# What is required:
Would you please give the entries again word for word, with no images in your copy?

# Stored data:
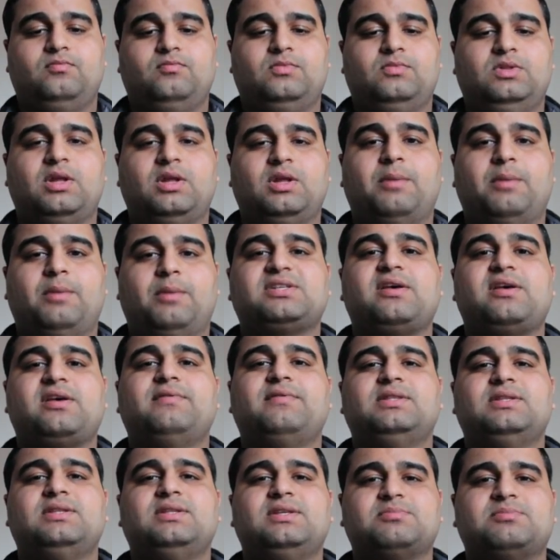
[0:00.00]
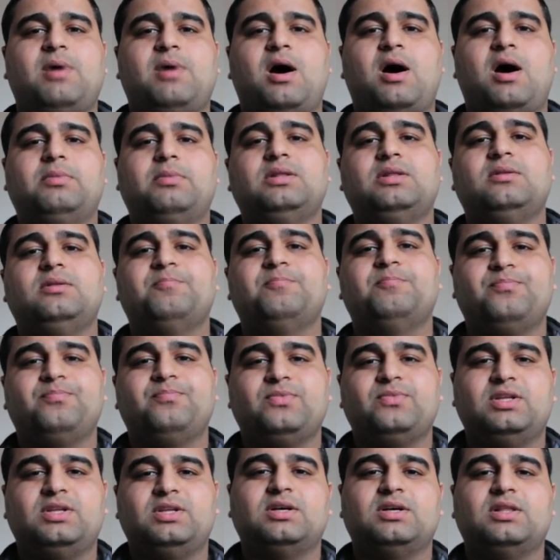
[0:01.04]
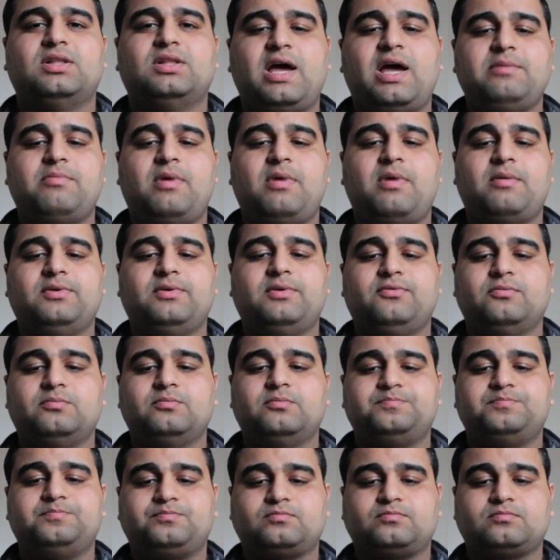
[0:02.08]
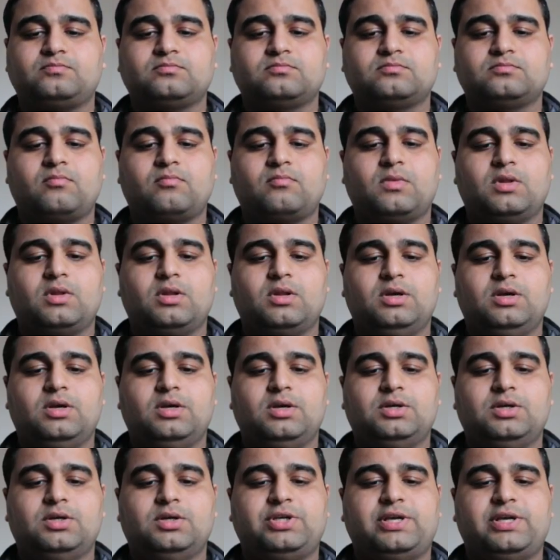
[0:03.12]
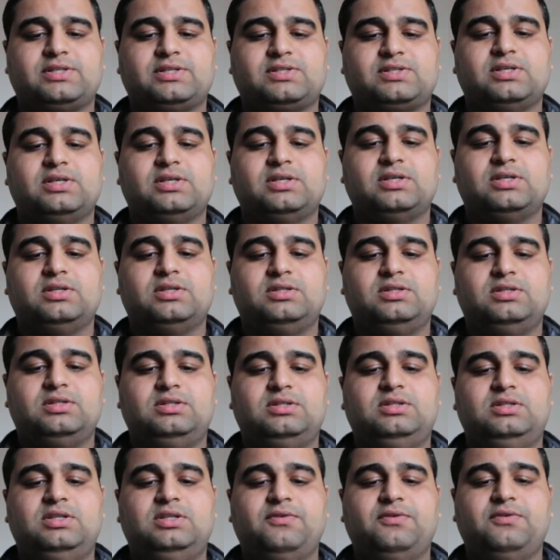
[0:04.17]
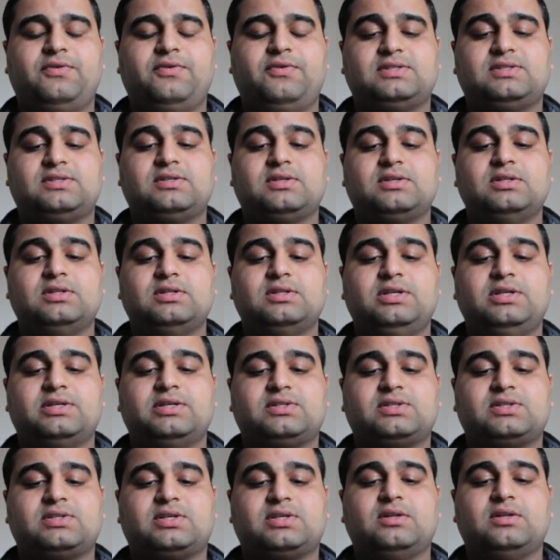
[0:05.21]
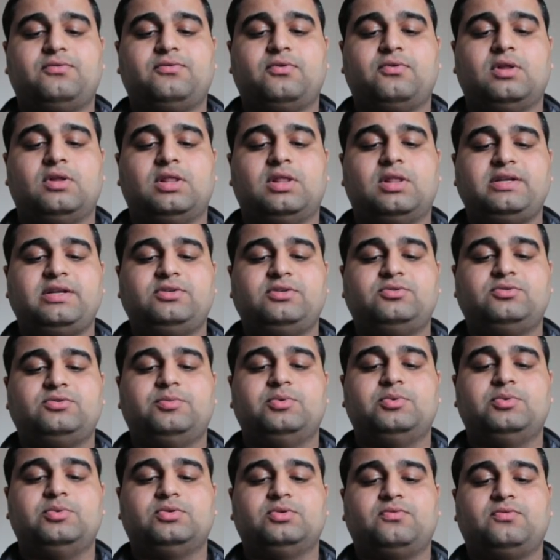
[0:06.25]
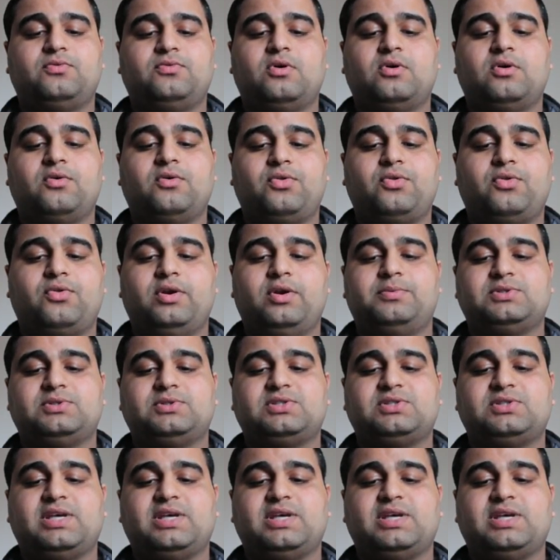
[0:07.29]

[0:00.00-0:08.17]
Number 7 is Marble, the Light Mammoth. She has a defense leader skill for light attribute for 30%.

# Reply:
[0:00.00]
[0:01.04]
[0:02.08]
[0:03.12]
[0:04.17]
[0:05.21]
[0:06.25]
[0:07.29]

[0:00.00-0:08.17]
Number 7 is Marble, the Light Mammoth. She has a defense leader skill for light attribute for 30%.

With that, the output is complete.